It can be difficult to evaluate whether an argument is fallacious, as arguments exist along a continuum of soundness and an argument that has several stages or parts might have some sound sections and some fallacious ones. Moreover, whether a specific argument is fallacious often depends on the content rather than the form of the argument. An example is a probabilistically valid instance of the formally invalid argument form of denying the antecedent or affirming the consequent. Thus, "fallacious arguments usually have the deceptive appearance of being good arguments, because for most fallacious instances of an argument form, a similar but non-fallacious instance can be found". Evaluating an instance of an argument as fallacious is therefore often a matter of evaluating the context of the argument.

Recognizing fallacies in everyday arguments may be difficult since arguments are often embedded in rhetorical patterns that obscure the logical connections between statements. Informal fallacies may also exploit the emotional, intellectual, or psychological weaknesses of the audience. Recognizing fallacies can develop reasoning skills to expose the weaker links between premises and conclusions to better discern between what appears to be true and what is true.

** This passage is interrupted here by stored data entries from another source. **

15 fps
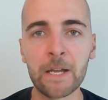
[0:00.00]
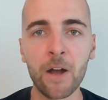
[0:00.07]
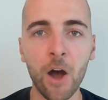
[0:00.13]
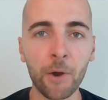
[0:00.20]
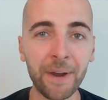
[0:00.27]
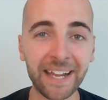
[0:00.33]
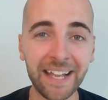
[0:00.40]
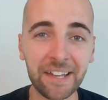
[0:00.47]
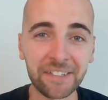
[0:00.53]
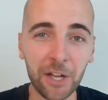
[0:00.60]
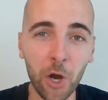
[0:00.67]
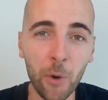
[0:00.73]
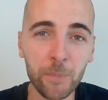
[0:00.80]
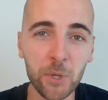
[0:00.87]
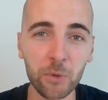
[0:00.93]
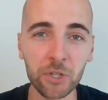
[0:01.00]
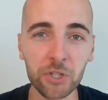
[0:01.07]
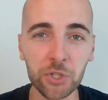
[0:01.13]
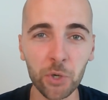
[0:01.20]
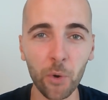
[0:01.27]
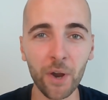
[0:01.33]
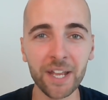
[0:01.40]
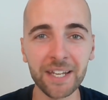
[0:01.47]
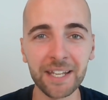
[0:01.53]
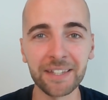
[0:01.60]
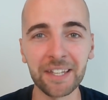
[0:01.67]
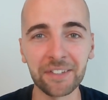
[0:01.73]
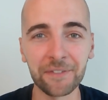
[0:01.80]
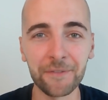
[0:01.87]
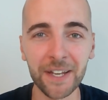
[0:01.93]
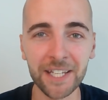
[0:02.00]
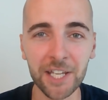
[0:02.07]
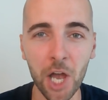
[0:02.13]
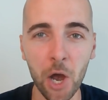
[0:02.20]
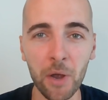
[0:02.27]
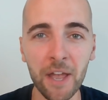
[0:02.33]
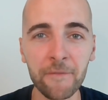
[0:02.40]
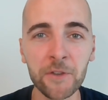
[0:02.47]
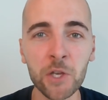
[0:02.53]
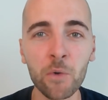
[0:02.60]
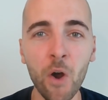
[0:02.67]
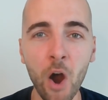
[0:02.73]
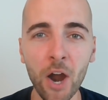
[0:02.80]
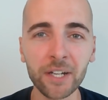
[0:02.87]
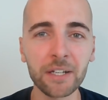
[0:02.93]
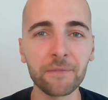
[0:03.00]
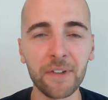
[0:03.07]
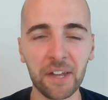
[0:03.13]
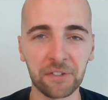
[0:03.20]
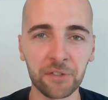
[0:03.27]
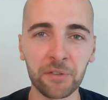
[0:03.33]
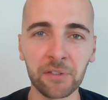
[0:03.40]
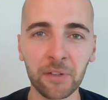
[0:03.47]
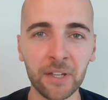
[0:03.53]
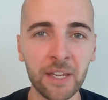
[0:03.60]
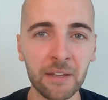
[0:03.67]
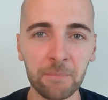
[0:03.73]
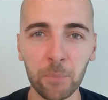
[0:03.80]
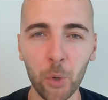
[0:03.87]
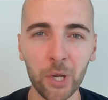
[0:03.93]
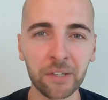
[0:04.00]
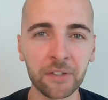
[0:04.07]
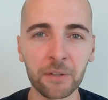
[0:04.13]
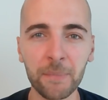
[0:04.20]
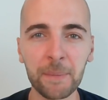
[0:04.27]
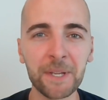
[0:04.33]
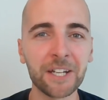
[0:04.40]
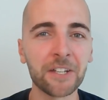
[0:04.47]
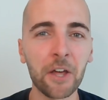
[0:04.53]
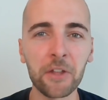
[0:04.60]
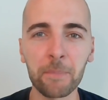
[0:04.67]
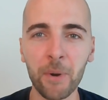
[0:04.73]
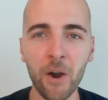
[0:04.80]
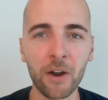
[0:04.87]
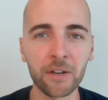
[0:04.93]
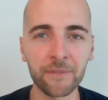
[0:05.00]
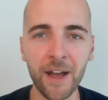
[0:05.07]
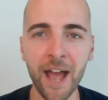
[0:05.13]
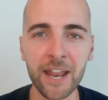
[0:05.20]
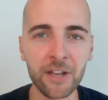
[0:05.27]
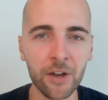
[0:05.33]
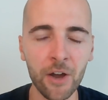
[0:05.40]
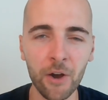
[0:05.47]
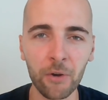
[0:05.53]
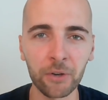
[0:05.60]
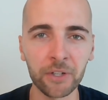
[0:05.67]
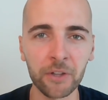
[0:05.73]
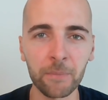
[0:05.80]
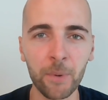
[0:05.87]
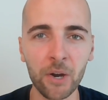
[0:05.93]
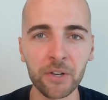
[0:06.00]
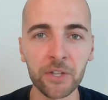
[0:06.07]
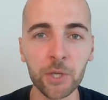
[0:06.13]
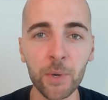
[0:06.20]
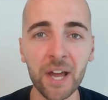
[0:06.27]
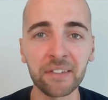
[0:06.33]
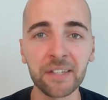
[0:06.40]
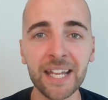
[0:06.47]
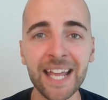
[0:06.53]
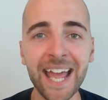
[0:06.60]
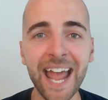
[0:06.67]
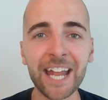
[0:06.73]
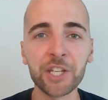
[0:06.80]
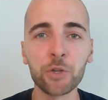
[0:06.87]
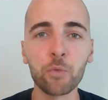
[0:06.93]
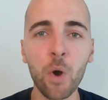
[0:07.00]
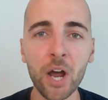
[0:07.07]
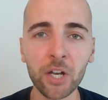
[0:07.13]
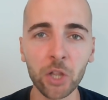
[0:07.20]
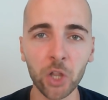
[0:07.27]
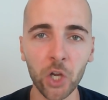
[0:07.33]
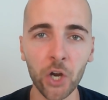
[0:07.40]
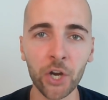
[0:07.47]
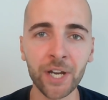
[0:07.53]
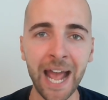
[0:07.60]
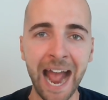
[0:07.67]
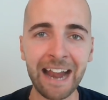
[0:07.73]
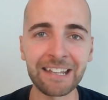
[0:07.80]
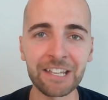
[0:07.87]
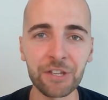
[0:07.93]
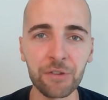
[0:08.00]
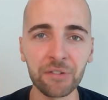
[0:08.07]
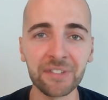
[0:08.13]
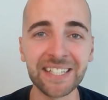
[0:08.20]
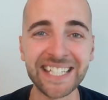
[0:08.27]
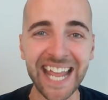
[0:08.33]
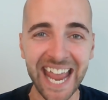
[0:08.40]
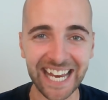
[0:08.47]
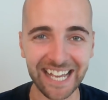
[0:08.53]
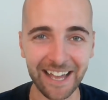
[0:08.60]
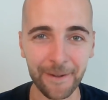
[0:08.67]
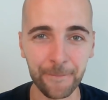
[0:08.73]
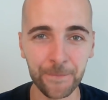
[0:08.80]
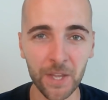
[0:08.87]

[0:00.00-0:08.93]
All right, guys, I hope you enjoyed this video. If you are an investor who's looking in Boise or maybe another part of Idaho or another part of the US, and you want to learn how to use data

Argumentation theory provides a different approach to understanding and classifying fallacies. In the pragma-dialectical theory, for instance, an argument is regarded as an interactive protocol between individuals who attempt to resolve their disagreement on the merits of a case. The protocol consists of normative rules of interaction, and violations of these rules are considered fallacies because they frustrate the attempt at resolving the disagreement.

Fallacies are used in place of valid reasoning to communicate a point with the intention to persuade. Examples in the mass media today include but are not limited to propaganda, advertisements, politics, newspaper editorials, and opinion-based news shows.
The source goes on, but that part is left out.